Directions:
Would you copy out the following entries exactly, without any of the pictures?

Records for this exercise Block Start

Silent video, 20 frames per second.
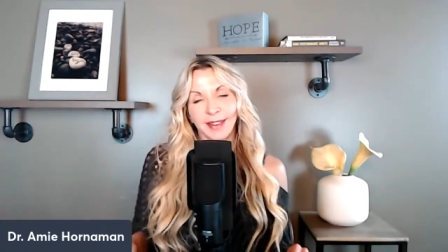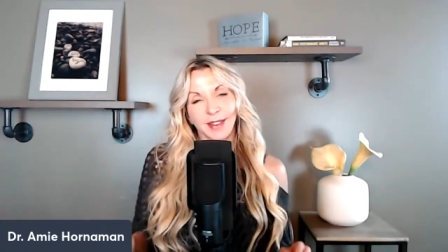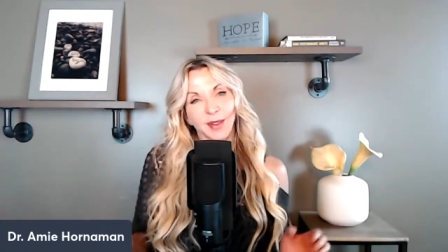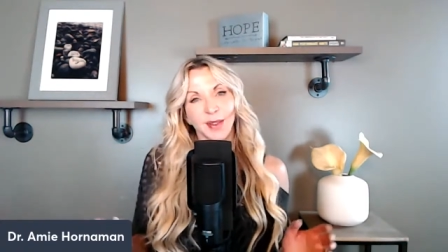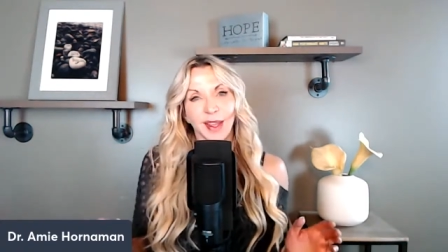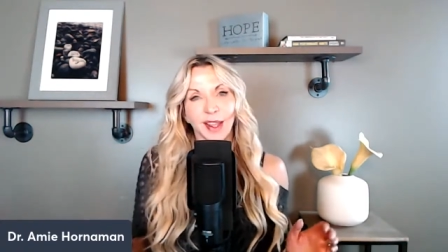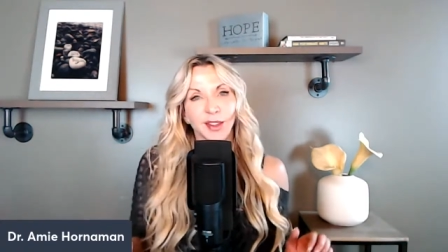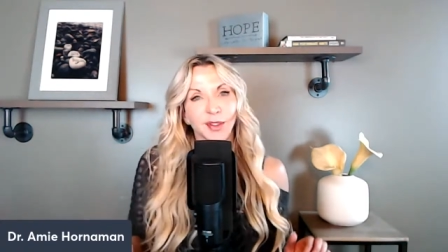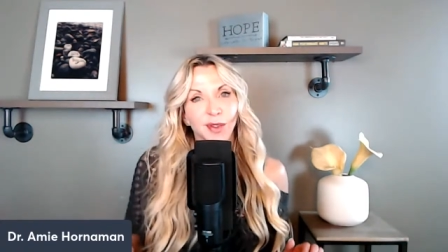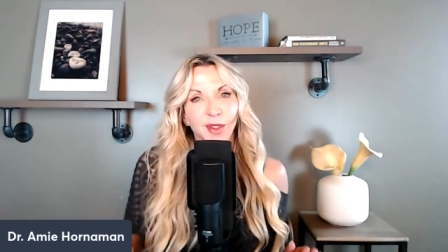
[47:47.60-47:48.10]

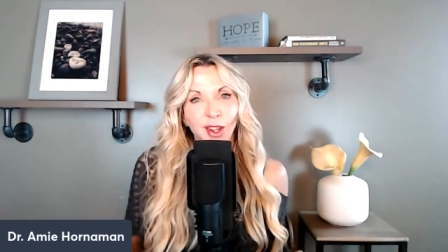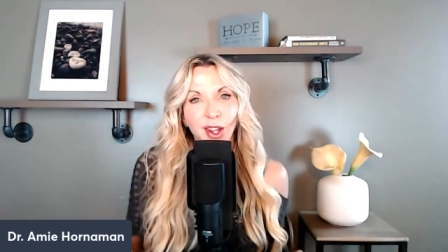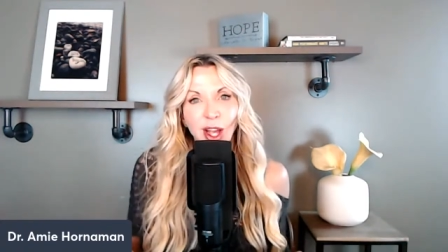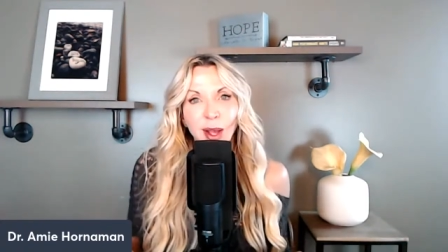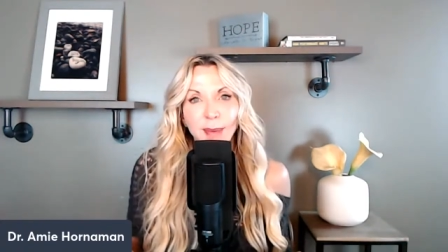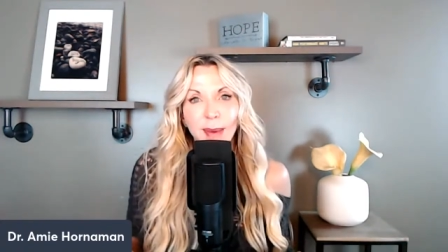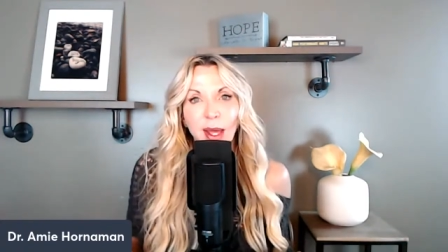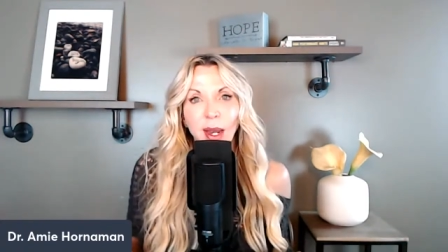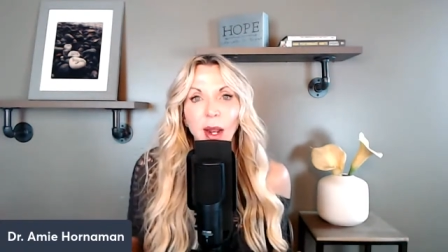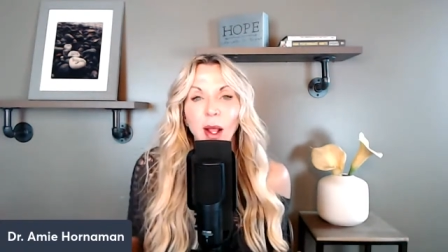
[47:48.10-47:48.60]
So thanks for the
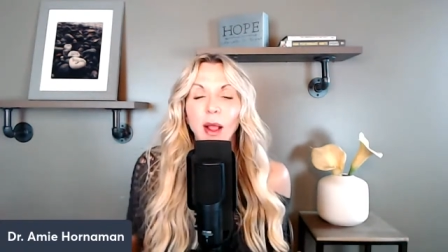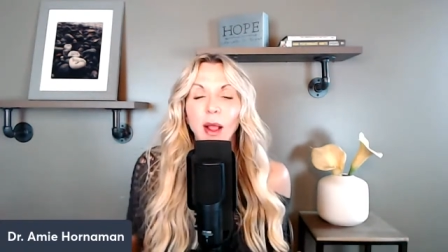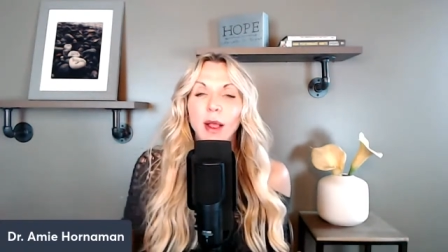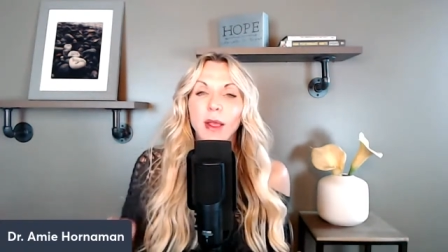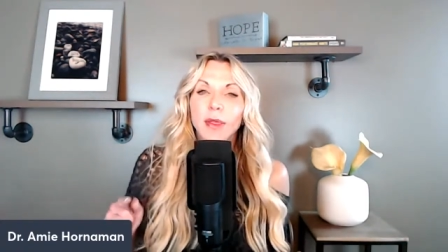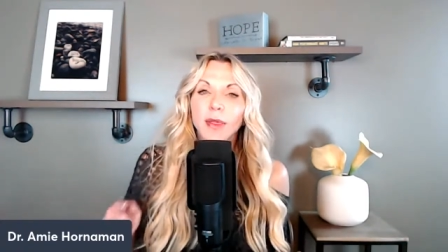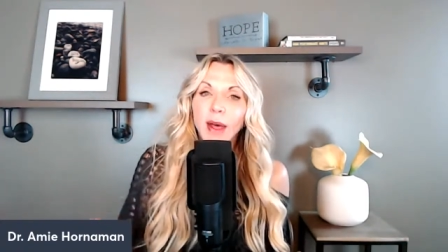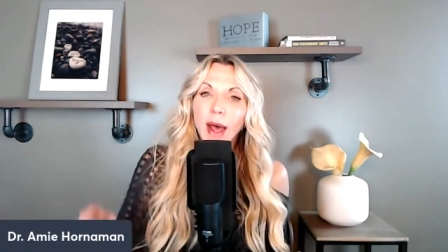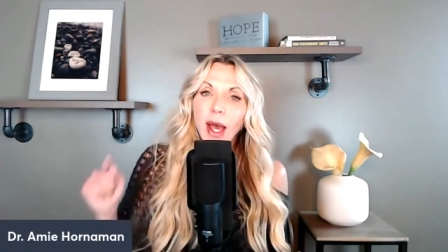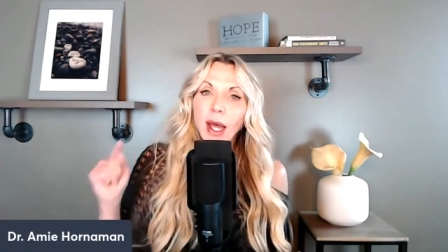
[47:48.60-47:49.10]
comment.
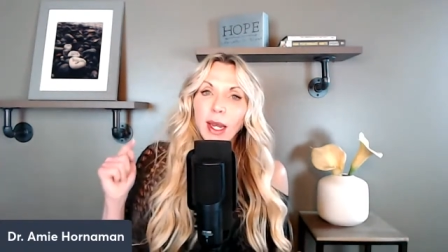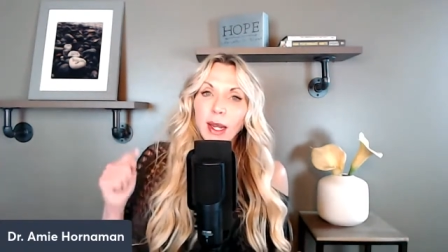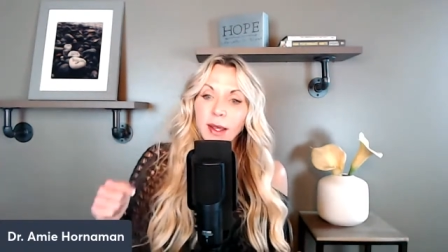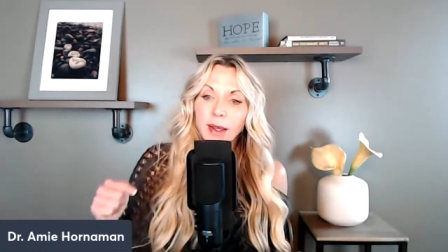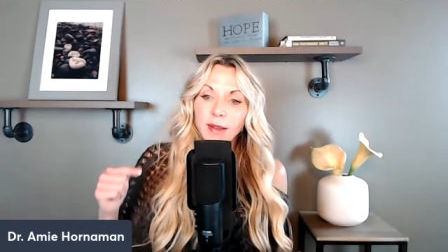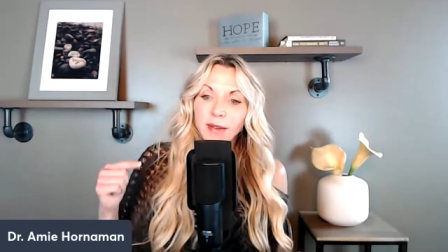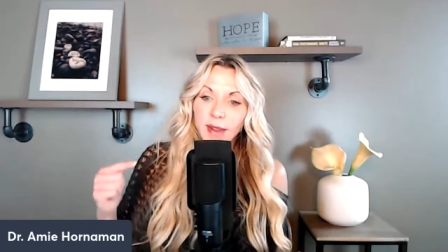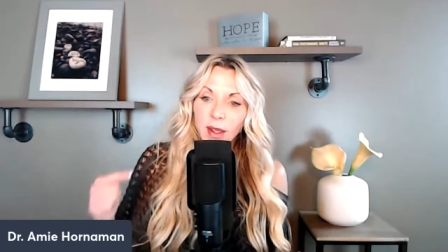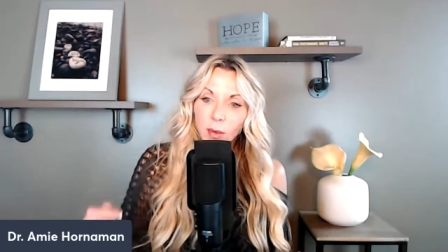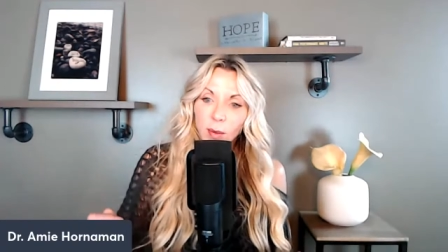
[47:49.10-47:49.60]
That
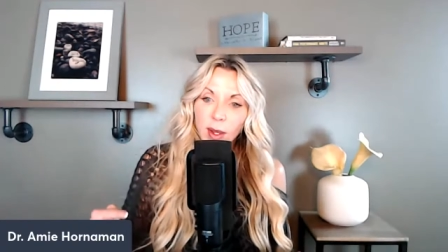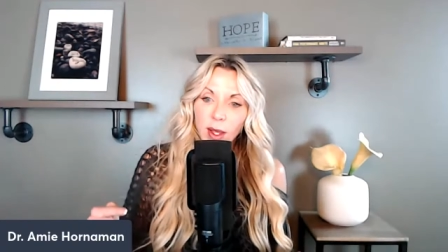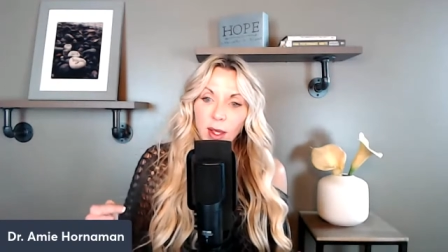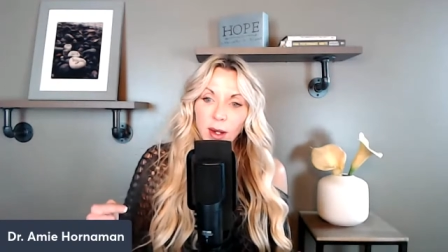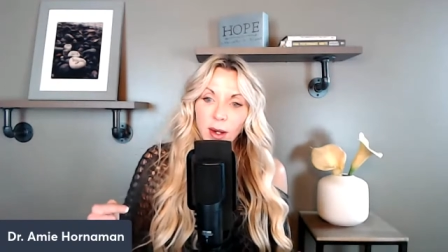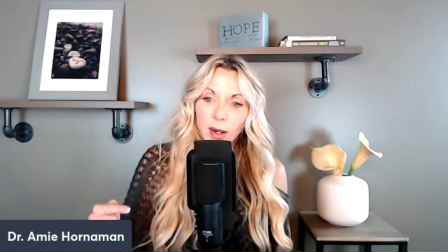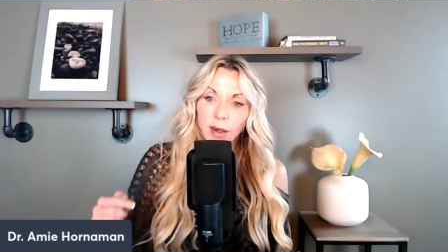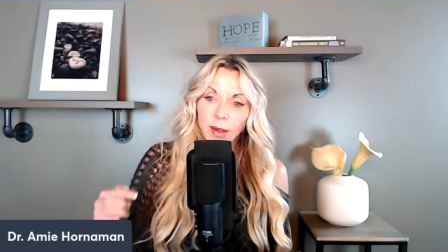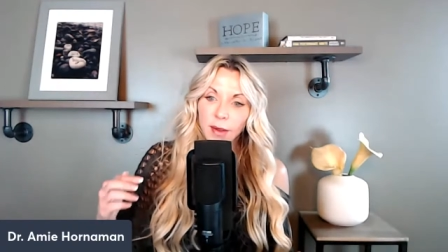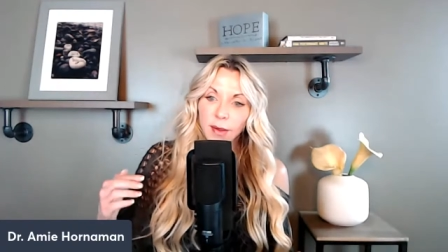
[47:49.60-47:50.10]
is a
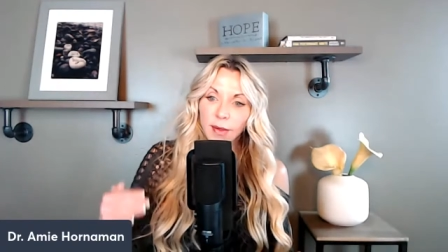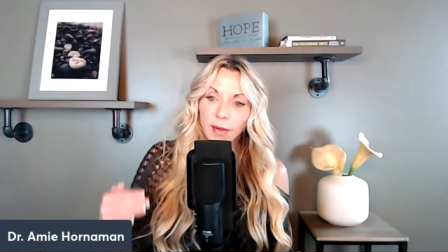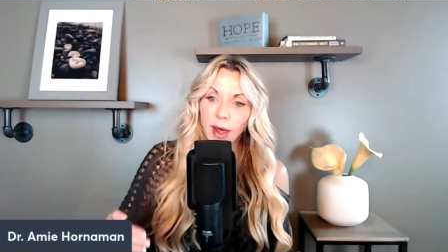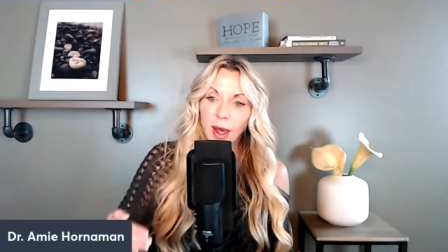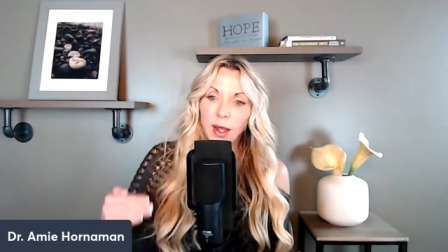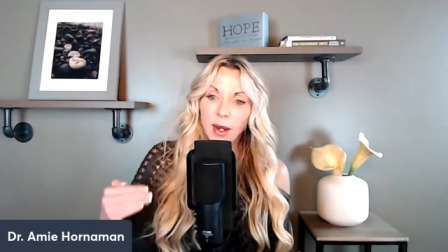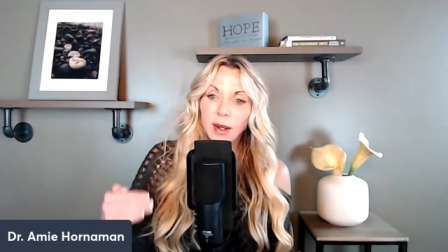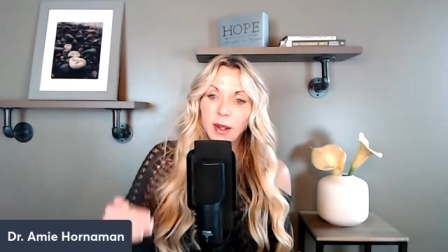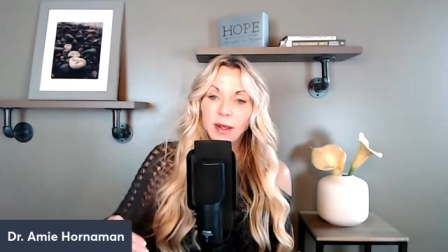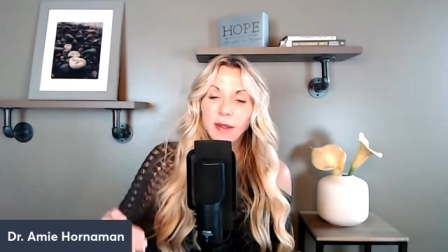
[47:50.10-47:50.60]
win.
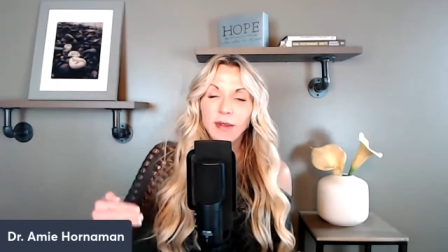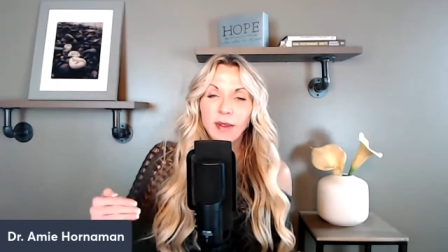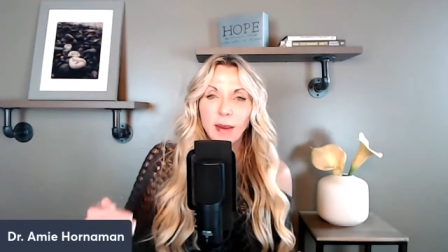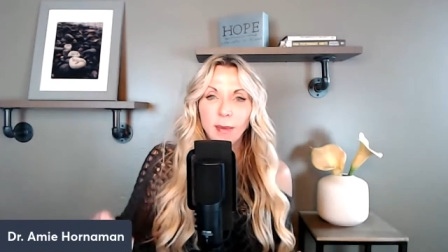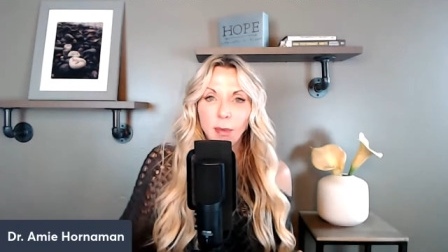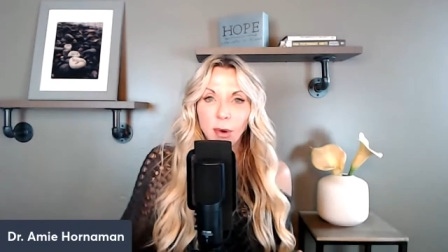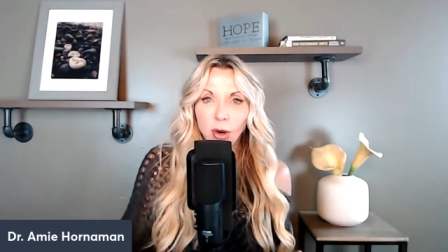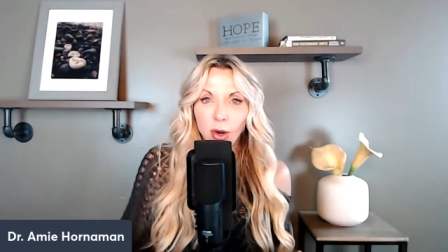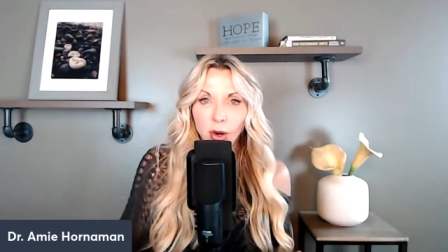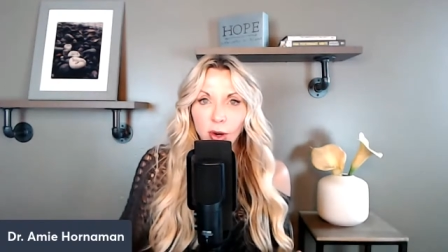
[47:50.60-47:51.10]
That is
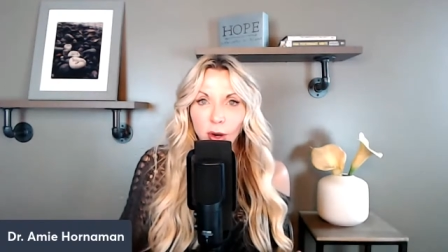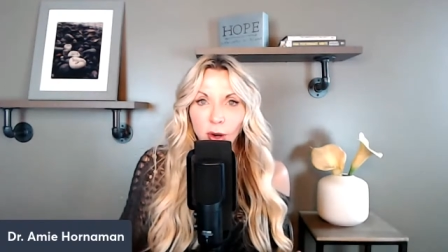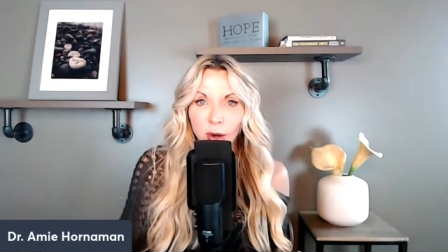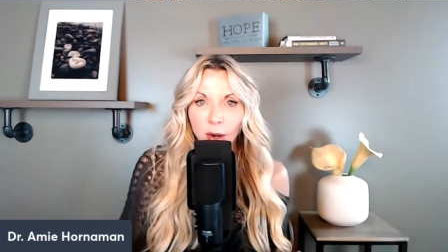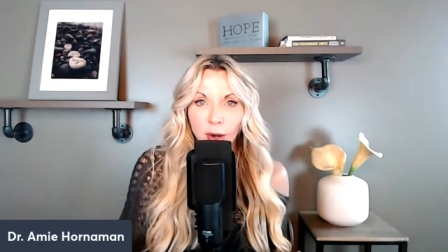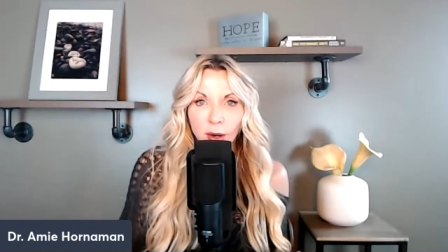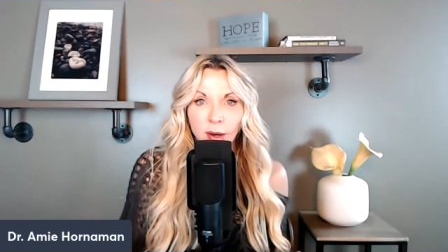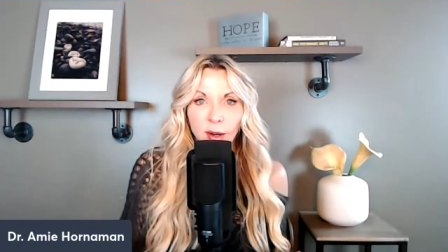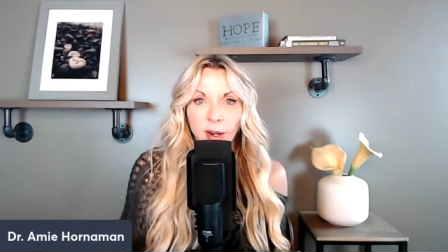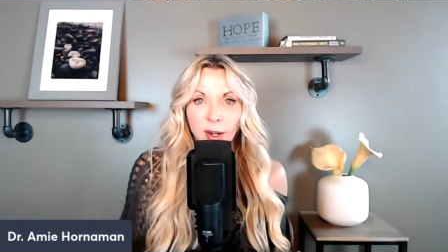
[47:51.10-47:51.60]
a
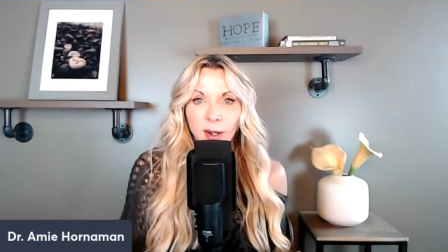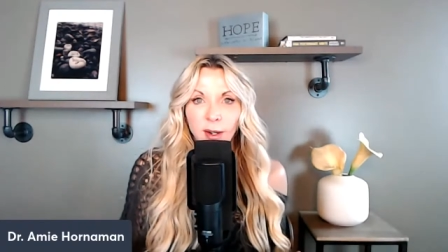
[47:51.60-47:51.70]
marker.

Records for this exercise Block End

Written answer:
Silent video, 20 frames per second.
[47:47.60-47:48.10]

[47:48.10-47:48.60]
So thanks for the
[47:48.60-47:49.10]
comment.
[47:49.10-47:49.60]
That
[47:49.60-47:50.10]
is a
[47:50.10-47:50.60]
win.
[47:50.60-47:51.10]
That is
[47:51.10-47:51.60]
a
[47:51.60-47:51.70]
marker.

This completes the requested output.